Saya tidak peduli dengan keadaan yang saya inginkan adalah mimpi saya. apapun dan bagaimanapun caranya, saya harus bisa meraih dan mewujudkannya. Sampai pada satu waktu, satu keadaan yang memojokkan. saya pernah menulis beberapa pengalaman tentang mimpi yang harus saya buang jauh-jauh di catatan sekitaran tahun 2011 blog ini, tentang sebuah pilihan yang sebenarnya bukan kita yang memilih, justru pilihan itu yang memilih kita. Dari ribuan orang didunia, dua pilihan besar yang sama-sama berarti buat saya menghampiri, membuat saya harus jeli dan membedakan mana yang lebih penting. Padahal saat itu, kedua-duanya sangat penting. Tapi bukan pilihan namanya jika tidak ada harus tersingkirkan. Bukan pilihan namanya jika tidak ada perbedaan nomor penting. Itu. Hingga akhirnya saya membuang jauh semuanya. Jangan tanya bagaimana rasanya… saya tidak ingin membahas kekecewaan (lagi).

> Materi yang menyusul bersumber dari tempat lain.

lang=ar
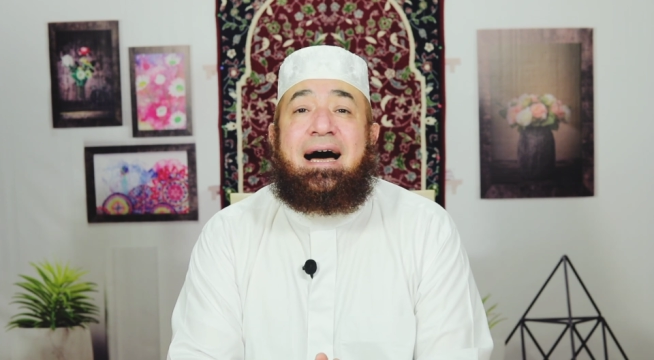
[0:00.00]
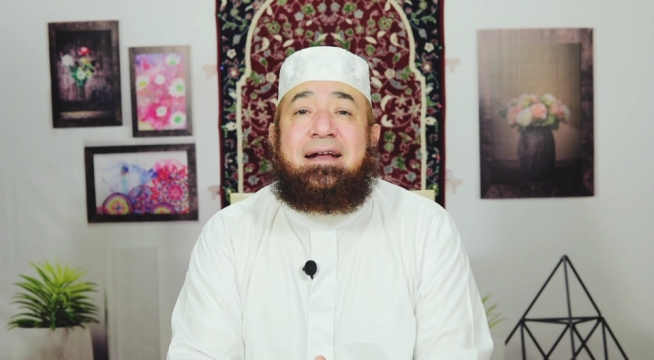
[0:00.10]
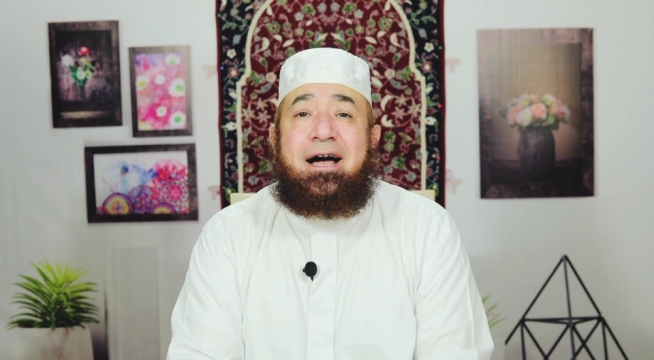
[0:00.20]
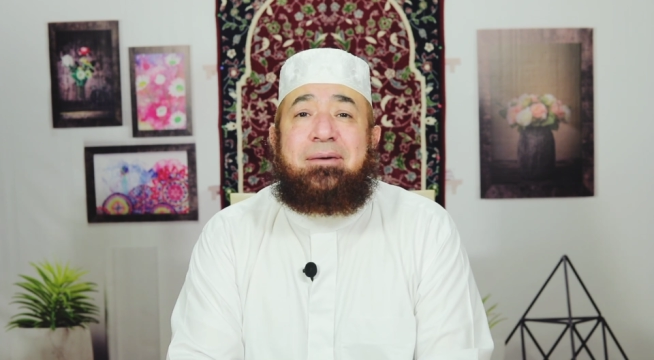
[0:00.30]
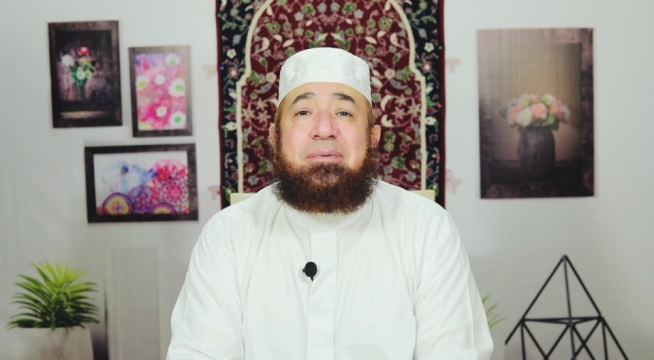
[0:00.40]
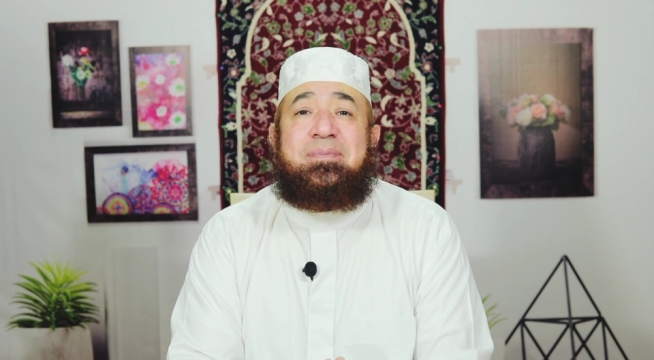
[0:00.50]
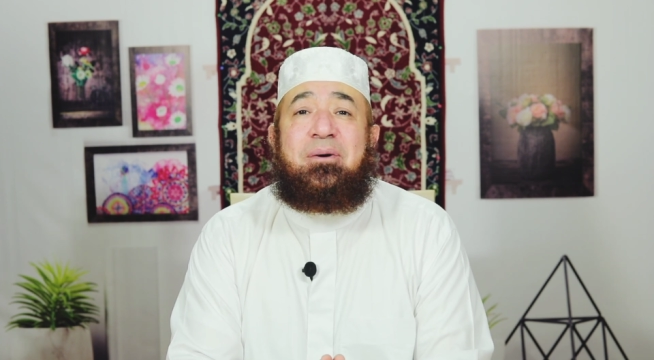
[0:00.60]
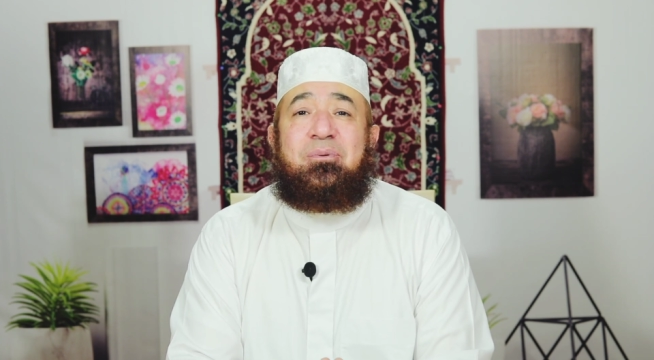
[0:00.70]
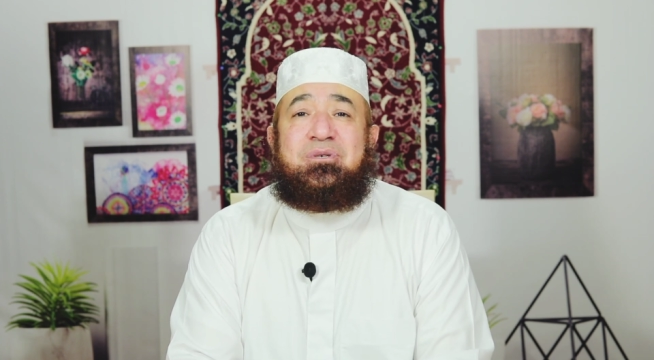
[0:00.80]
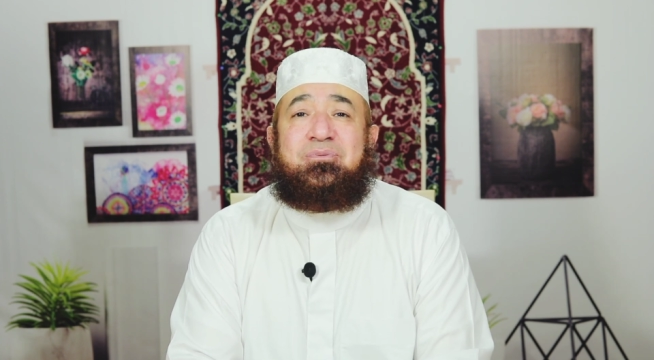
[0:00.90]
على
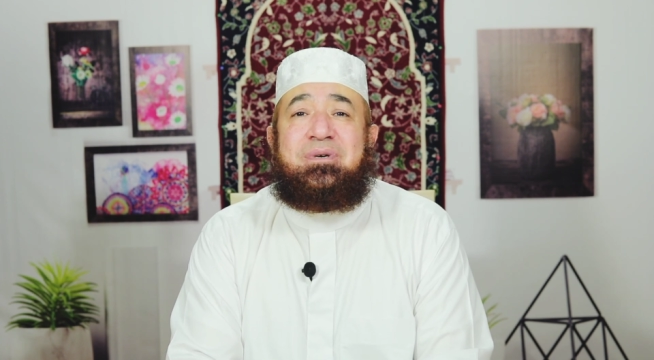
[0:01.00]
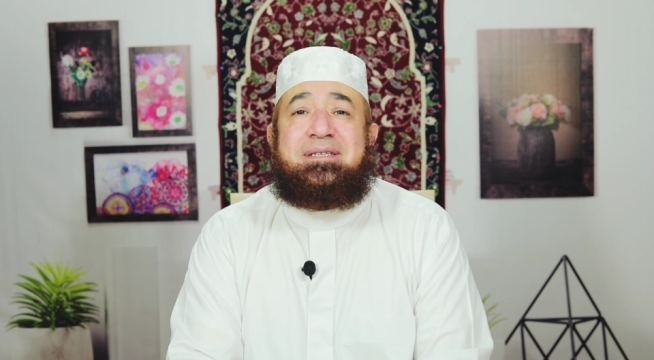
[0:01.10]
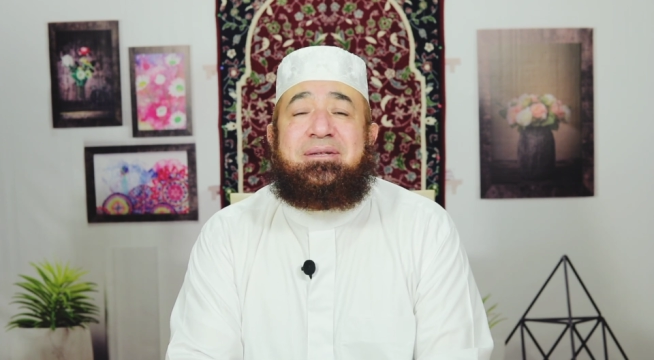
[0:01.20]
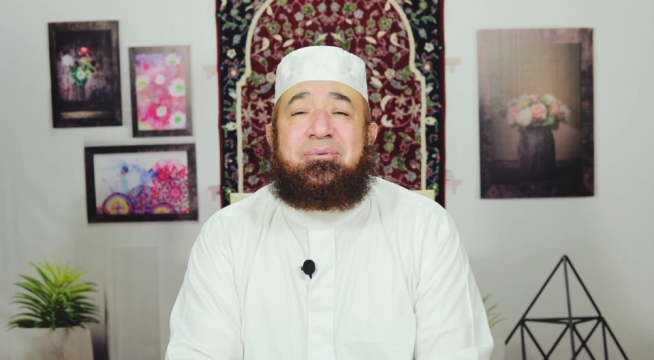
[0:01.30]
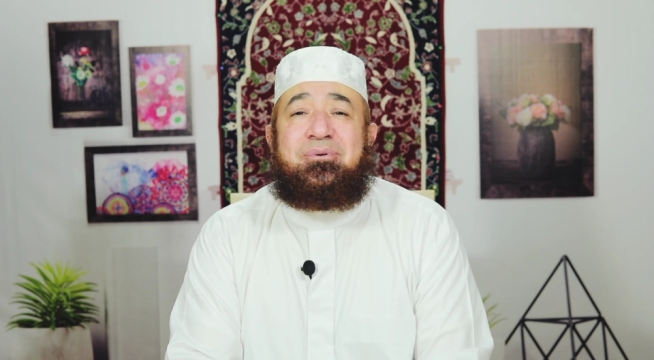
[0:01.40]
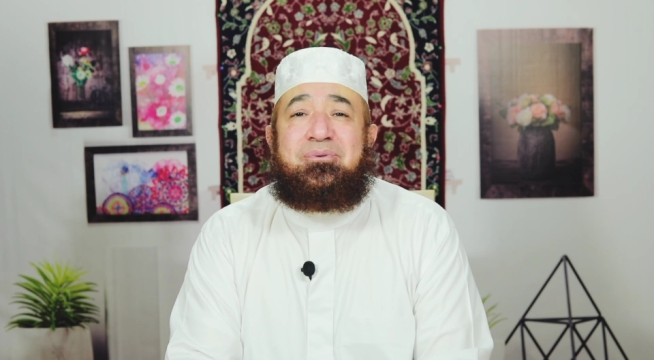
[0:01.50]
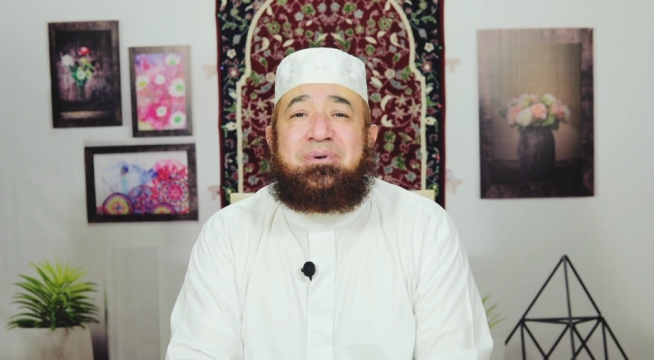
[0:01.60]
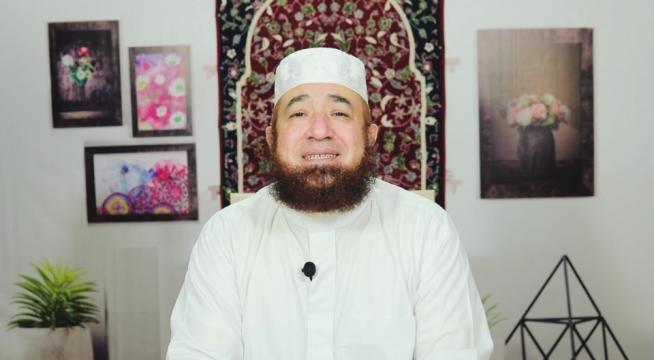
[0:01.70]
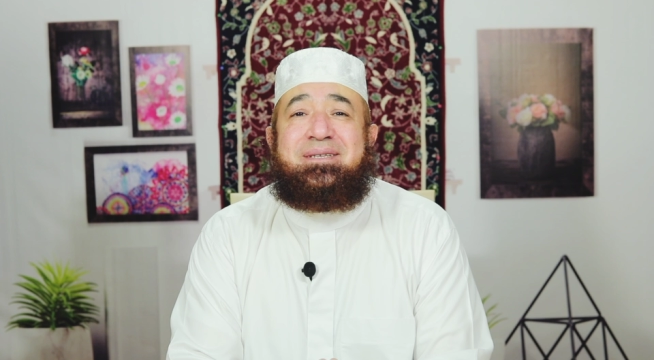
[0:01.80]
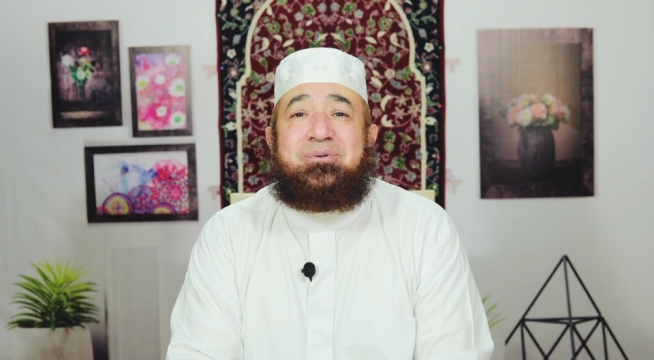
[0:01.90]
حبيبنا وأسوتنا
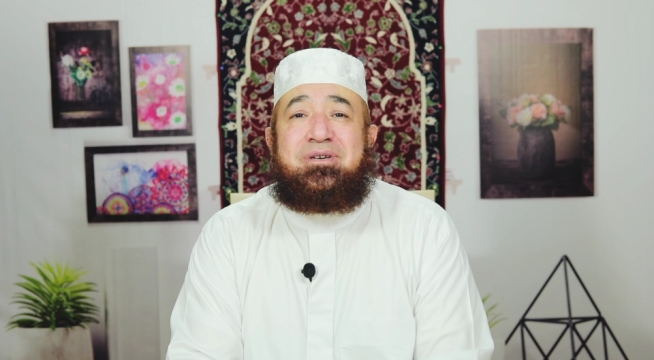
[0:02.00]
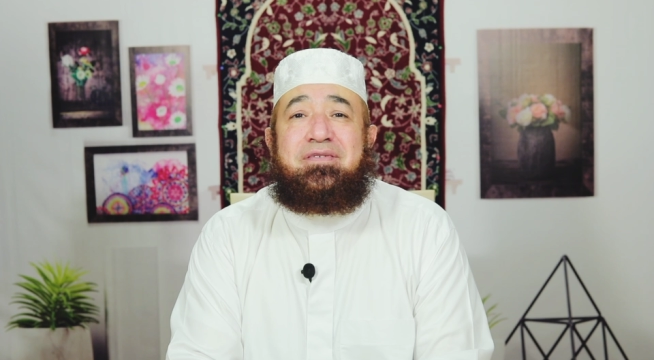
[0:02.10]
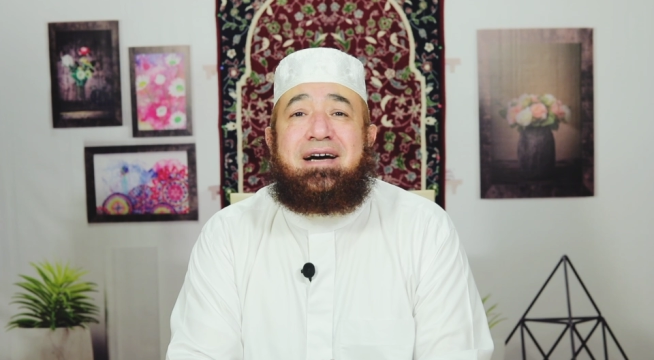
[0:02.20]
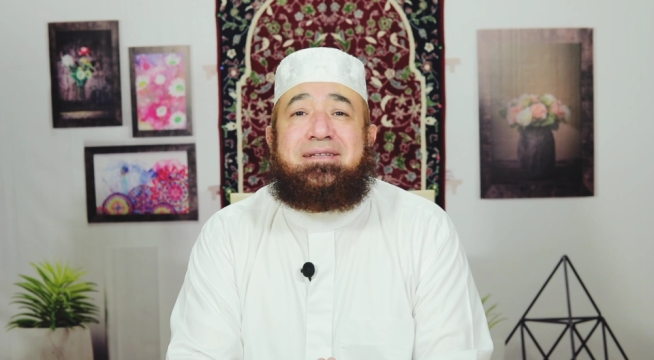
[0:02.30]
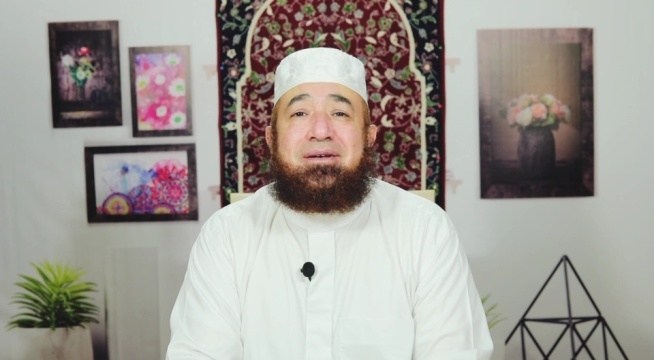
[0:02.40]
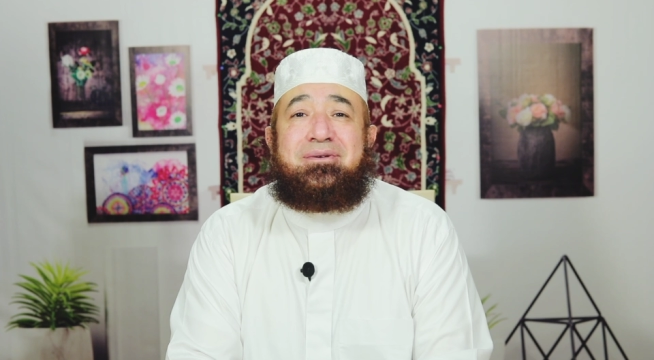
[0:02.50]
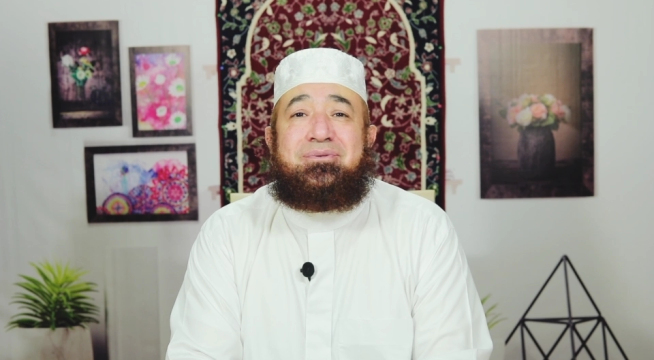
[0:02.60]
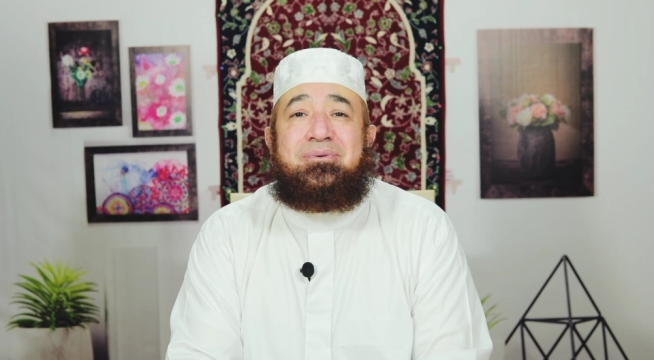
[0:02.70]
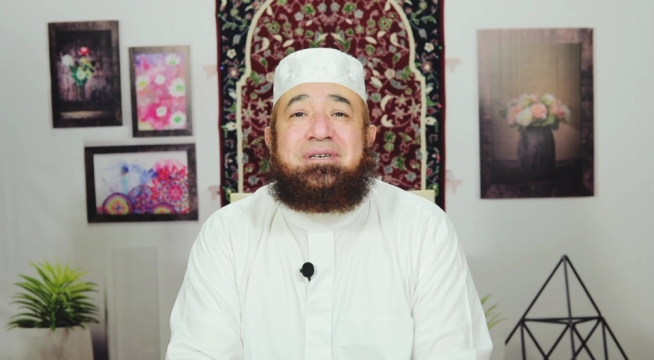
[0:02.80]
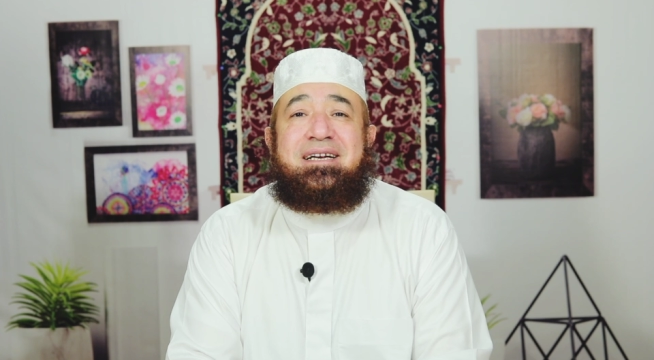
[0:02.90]
وقدوتنا وشفعنا
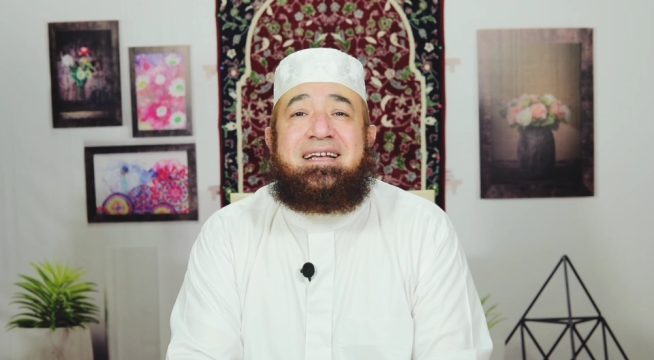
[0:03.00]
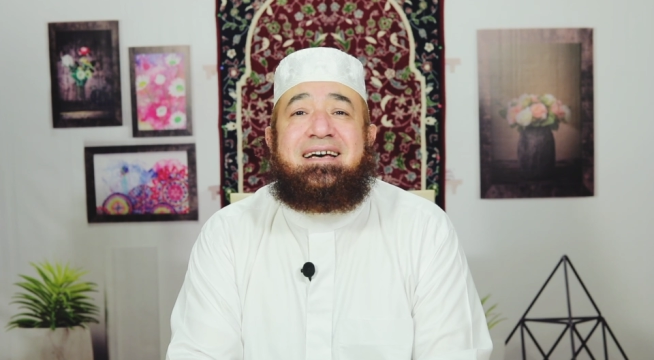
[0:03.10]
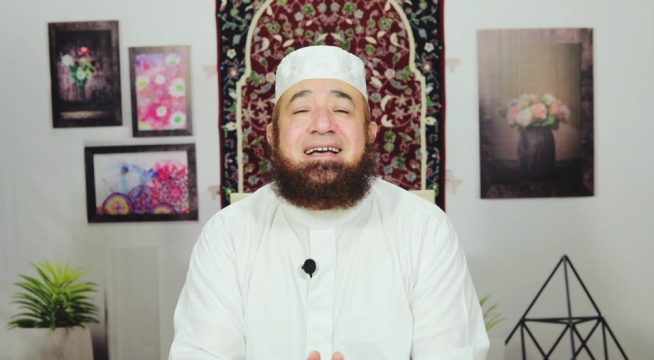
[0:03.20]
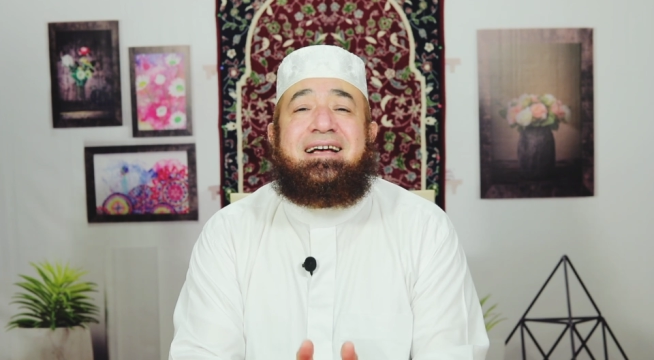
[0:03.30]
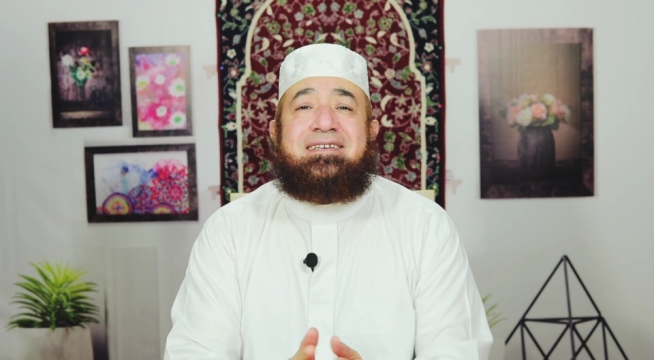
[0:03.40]
رسول الله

               Setelah saya focus, dengan berat hati saya mengubur rapat-rapat segala kesempatan tentang mimpi saya. hanya dalam do’a, saya berani bersuara. Tahun pertama, saya masih merasa berat menjalani hidup yang tidak sesuai rencana. Tidak sesuai harapan saya. tapi, bukankah scenario terindah hanya milik Allah ? bukan saya ? ya saya tahu. Dalam ketidakmungkinan, saya masih berdo’a. meminta yang terbaik, meminta kesabaran dan keikhlasan menjalani setiap fase cobaan-Nya. Hingga di tahun kedua, saya sudah cukup memberi ruang pada kekecawaan yang tumbuh liar. Saya mencoba mengikhlaskan. Dan saya mengganti mimpi saya. bukan lagi mimpi di tahun pertama. Mimpi yang lebih simple. Lebih sederhana. Tahun kedua berjalan jauh lebih cepat dari tahun pertama. Rutinitas panjang yang sudah mendarahdaging, rutinitas yang melelahkan sudah benar-benar saya terima. Tanpa beban. Intinya saya berdamai dengan hati saya. Di tahun kedua, saya membuat dreamlist yang lebih sederhana. Lebih focus. Dan tentunya realistis. Masih berdo’a. dalam kesulitan dan serba tidak mungkin itu, Allah selalu memberi kebaikkan-Nya meskipun dengan versi berbeda.
               Menginjak pertengahan tahun kedua, saya sudah benar-benar melupakan mimpi saya di tahun pertama. Tapi benar Allah tidak pernah menyia-nyiakan do’a hambanya. Dia hanya memberi waktu. Memberi test kesabaran. Dan saat ini, saat saya sudah tidak menginginkan mimpi itu. Saat saya sudah benar-benar punya mimpi yang baru. Allah menjawab mimpi pertama saya. Allah menjawab setiap jengkal do’a saya. Allah menjawab setiap darah perjuangan saya. iya, tidak akan pernah ada yang sia-sia. Apalagi do’a. sekecil apapun do’a, Allah selalu mendengarnya. Dan siap mewujudkannya di saat-saat yang tidak pernah terduga bahkan ditengah-tengah ketidakmungkinan.
               Saya benar-benar merasakan angin kesejukan. Buah dari perjalanan panjang yang terjal. Buah dari pahit-getirnya drama kehidupan. Ini adalah milik saya. setelah hampir tiga tahun, saya mengkungkung pembicaraan itu. Agar samasekali tidak pernah jadi bahan perbincangan (lagi). Cukup ditahun pertama saya membicarakannya dalam do’a. dalam hati, juga perjuangan saya yang selalu menginginkan itu terwujud. Ini benar-benar keajaiban. Sebuah kesempatan emas yang saya tunggu-tunggu. Allah benar-benar memberi lembar kemungkinan terbaiknya diakhir dobrakan do’a malam itu. Inilah yang terbaik menurutNya dan ini caraNya mengasihani ku.
               Saya benar-benar bersyukur. Teramat sangat bersyukur atas smua karunia ini. sekalipun masih dalam itungan bulan, setidaknya saya tahu “anak-anak doa itu melesat tepat di induknya”.

Doa memang tak pernah semata-mata jadi ucapan kata belaka.
Doa tak pernah semata-mata harapan kita.
Tapi Doa adalah Bahasa hati antara anak-anak langit dan induknya.
Doa tak pernah jadi semata-mata do’a.

Itu yang benar-benar saya rasakan selama tiga tahun ini. dan ini adalah keajaiban. Jawaban do’a terbesar saya di tahun pertama. Semoga di tahun berikutnya, Allah juga menjawab runtutan do’a saya di tahun kedua.
Teruslah berdo’a. teruslah berjuang. Teruslah bersabar. Jalan panjang tak selamanya gelap. Tak selamanya kering, tak selamanya tandus. Bersabarlah. Karena buah dari kesabaran itu benar-benar amat teramat sangat manis.